Recorded data below:

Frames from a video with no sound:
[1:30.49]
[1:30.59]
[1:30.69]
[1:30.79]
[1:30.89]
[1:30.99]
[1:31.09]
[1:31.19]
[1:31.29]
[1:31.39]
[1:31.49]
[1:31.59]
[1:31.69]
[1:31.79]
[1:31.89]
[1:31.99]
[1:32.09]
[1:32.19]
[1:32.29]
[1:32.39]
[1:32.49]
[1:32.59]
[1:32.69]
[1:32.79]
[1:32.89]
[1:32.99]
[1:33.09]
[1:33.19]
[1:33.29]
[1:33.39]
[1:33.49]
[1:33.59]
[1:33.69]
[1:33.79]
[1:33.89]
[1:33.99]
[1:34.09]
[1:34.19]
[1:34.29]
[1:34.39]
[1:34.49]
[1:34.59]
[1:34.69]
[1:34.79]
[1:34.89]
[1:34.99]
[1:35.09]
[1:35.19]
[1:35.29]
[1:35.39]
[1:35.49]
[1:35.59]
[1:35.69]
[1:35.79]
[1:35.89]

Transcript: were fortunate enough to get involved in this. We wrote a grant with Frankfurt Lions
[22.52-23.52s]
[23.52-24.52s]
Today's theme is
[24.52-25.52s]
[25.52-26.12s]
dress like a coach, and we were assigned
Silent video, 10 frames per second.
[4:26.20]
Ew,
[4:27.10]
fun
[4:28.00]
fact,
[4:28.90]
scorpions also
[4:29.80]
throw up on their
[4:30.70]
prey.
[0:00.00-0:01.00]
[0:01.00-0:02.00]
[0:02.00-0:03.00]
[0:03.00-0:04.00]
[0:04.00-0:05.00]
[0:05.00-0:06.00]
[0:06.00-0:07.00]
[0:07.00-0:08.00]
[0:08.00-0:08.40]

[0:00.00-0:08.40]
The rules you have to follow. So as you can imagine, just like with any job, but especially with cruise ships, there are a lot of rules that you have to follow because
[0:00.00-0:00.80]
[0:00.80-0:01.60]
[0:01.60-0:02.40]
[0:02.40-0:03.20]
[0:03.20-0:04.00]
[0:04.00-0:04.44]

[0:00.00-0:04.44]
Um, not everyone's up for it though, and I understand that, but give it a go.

End of Recorded data.

• Task
Down to the last line, return the data above exactly.

• Response to the exercise
Frames from a video with no sound:
[1:30.49]
[1:30.59]
[1:30.69]
[1:30.79]
[1:30.89]
[1:30.99]
[1:31.09]
[1:31.19]
[1:31.29]
[1:31.39]
[1:31.49]
[1:31.59]
[1:31.69]
[1:31.79]
[1:31.89]
[1:31.99]
[1:32.09]
[1:32.19]
[1:32.29]
[1:32.39]
[1:32.49]
[1:32.59]
[1:32.69]
[1:32.79]
[1:32.89]
[1:32.99]
[1:33.09]
[1:33.19]
[1:33.29]
[1:33.39]
[1:33.49]
[1:33.59]
[1:33.69]
[1:33.79]
[1:33.89]
[1:33.99]
[1:34.09]
[1:34.19]
[1:34.29]
[1:34.39]
[1:34.49]
[1:34.59]
[1:34.69]
[1:34.79]
[1:34.89]
[1:34.99]
[1:35.09]
[1:35.19]
[1:35.29]
[1:35.39]
[1:35.49]
[1:35.59]
[1:35.69]
[1:35.79]
[1:35.89]

Transcript: were fortunate enough to get involved in this. We wrote a grant with Frankfurt Lions
[22.52-23.52s]
[23.52-24.52s]
Today's theme is
[24.52-25.52s]
[25.52-26.12s]
dress like a coach, and we were assigned
Silent video, 10 frames per second.
[4:26.20]
Ew,
[4:27.10]
fun
[4:28.00]
fact,
[4:28.90]
scorpions also
[4:29.80]
throw up on their
[4:30.70]
prey.
[0:00.00-0:01.00]
[0:01.00-0:02.00]
[0:02.00-0:03.00]
[0:03.00-0:04.00]
[0:04.00-0:05.00]
[0:05.00-0:06.00]
[0:06.00-0:07.00]
[0:07.00-0:08.00]
[0:08.00-0:08.40]

[0:00.00-0:08.40]
The rules you have to follow. So as you can imagine, just like with any job, but especially with cruise ships, there are a lot of rules that you have to follow because
[0:00.00-0:00.80]
[0:00.80-0:01.60]
[0:01.60-0:02.40]
[0:02.40-0:03.20]
[0:03.20-0:04.00]
[0:04.00-0:04.44]

[0:00.00-0:04.44]
Um, not everyone's up for it though, and I understand that, but give it a go.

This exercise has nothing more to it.